— DATA UNDER STUDY —
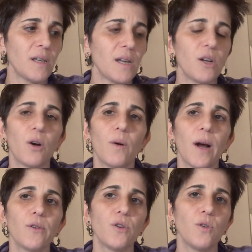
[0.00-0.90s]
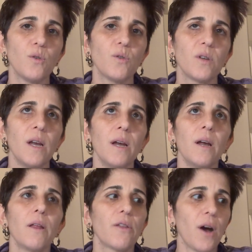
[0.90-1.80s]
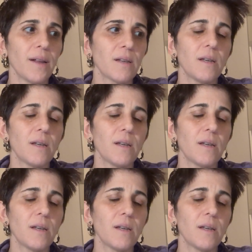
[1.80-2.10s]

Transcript: they know how to use thoughts.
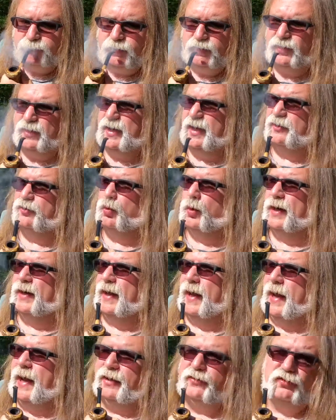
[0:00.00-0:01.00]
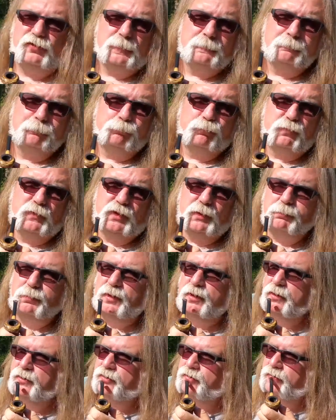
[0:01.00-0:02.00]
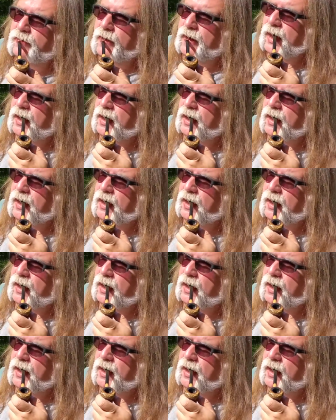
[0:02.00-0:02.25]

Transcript: It's a nice white ash. It burns.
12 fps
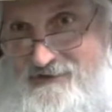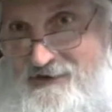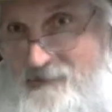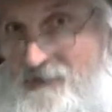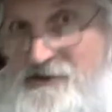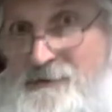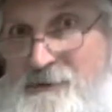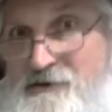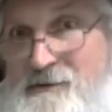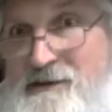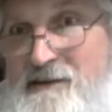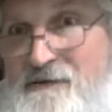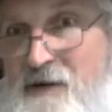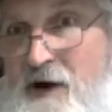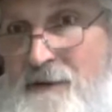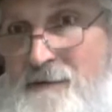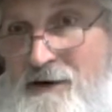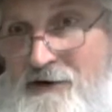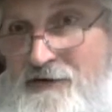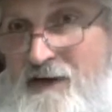We're supposed to be the farmers, the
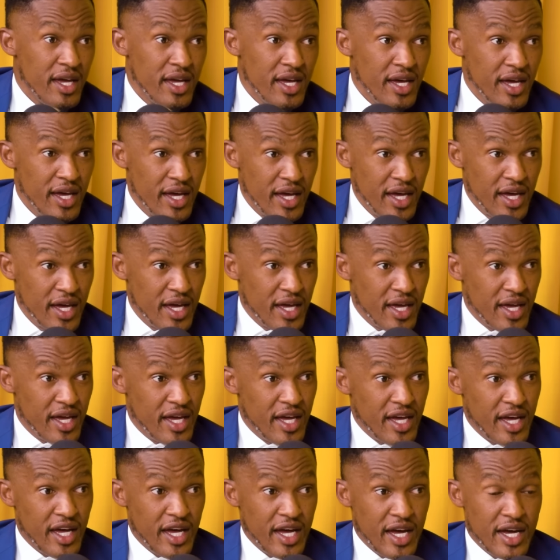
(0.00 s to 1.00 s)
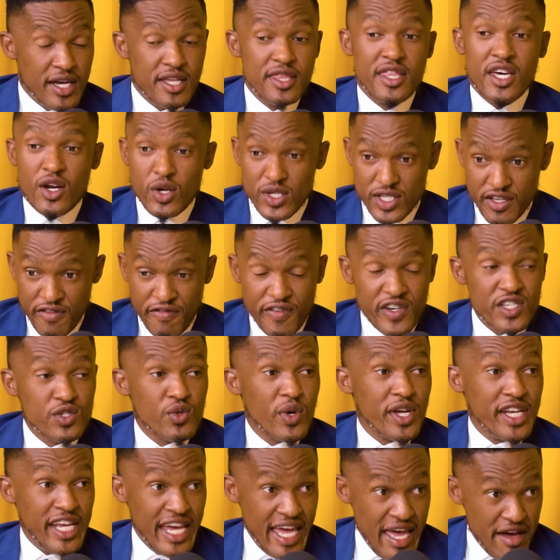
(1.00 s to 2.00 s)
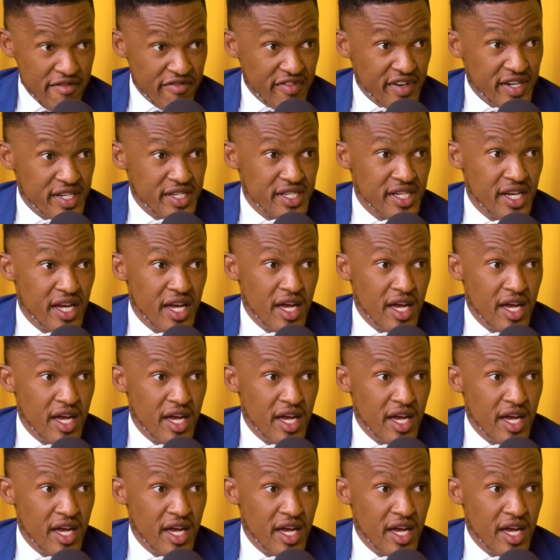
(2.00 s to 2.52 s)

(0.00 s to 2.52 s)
Ever? That was the first one ever.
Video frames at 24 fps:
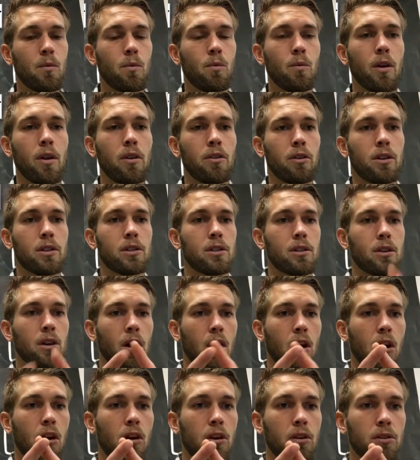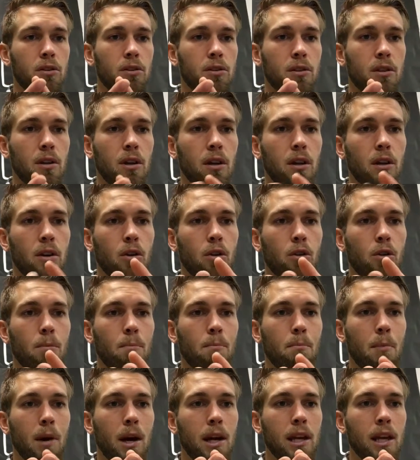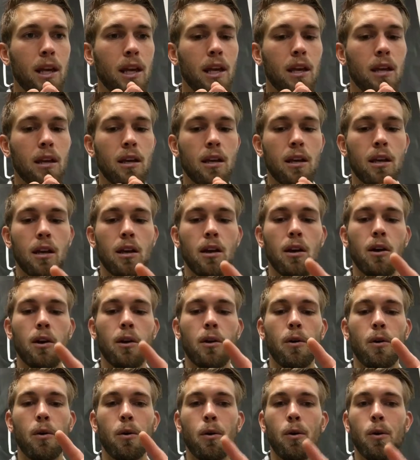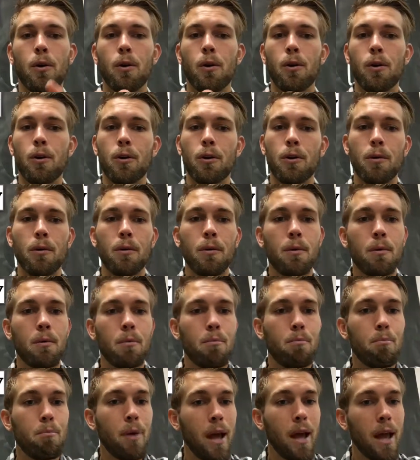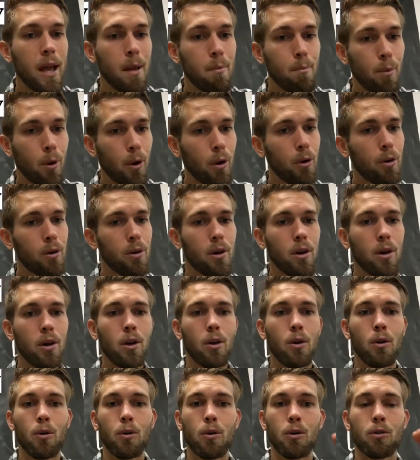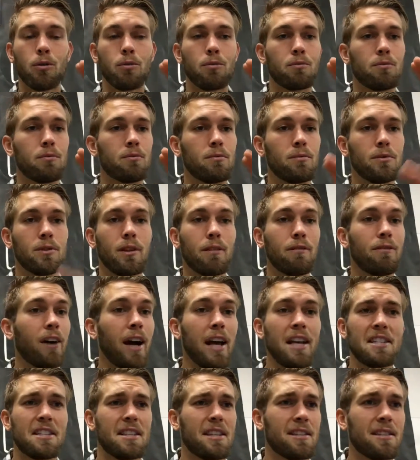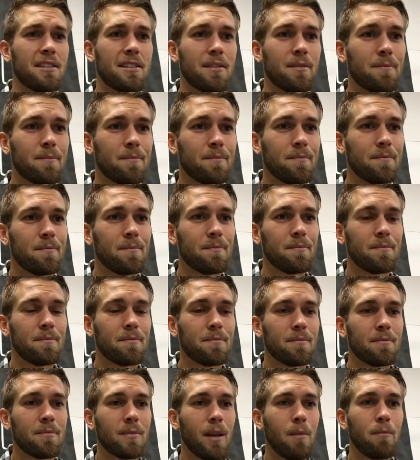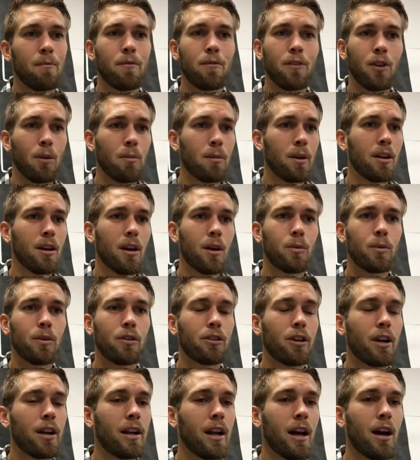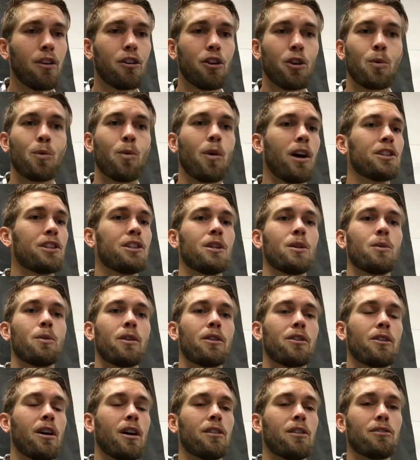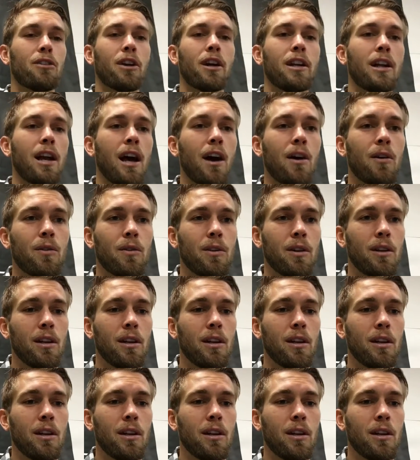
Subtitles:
Whether it's cars or money or paper or devices. I'm filming on one right now, you're watching one on right now.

— WHAT TO PRODUCE —
Retype the data word for word, please, and keep the images out.

— EXERCISE OUTPUT —
[0.00-0.90s]
[0.90-1.80s]
[1.80-2.10s]

Transcript: they know how to use thoughts.
[0:00.00-0:01.00]
[0:01.00-0:02.00]
[0:02.00-0:02.25]

Transcript: It's a nice white ash. It burns.
12 fps
We're supposed to be the farmers, the
(0.00 s to 1.00 s)
(1.00 s to 2.00 s)
(2.00 s to 2.52 s)

(0.00 s to 2.52 s)
Ever? That was the first one ever.
Video frames at 24 fps:
Subtitles:
Whether it's cars or money or paper or devices. I'm filming on one right now, you're watching one on right now.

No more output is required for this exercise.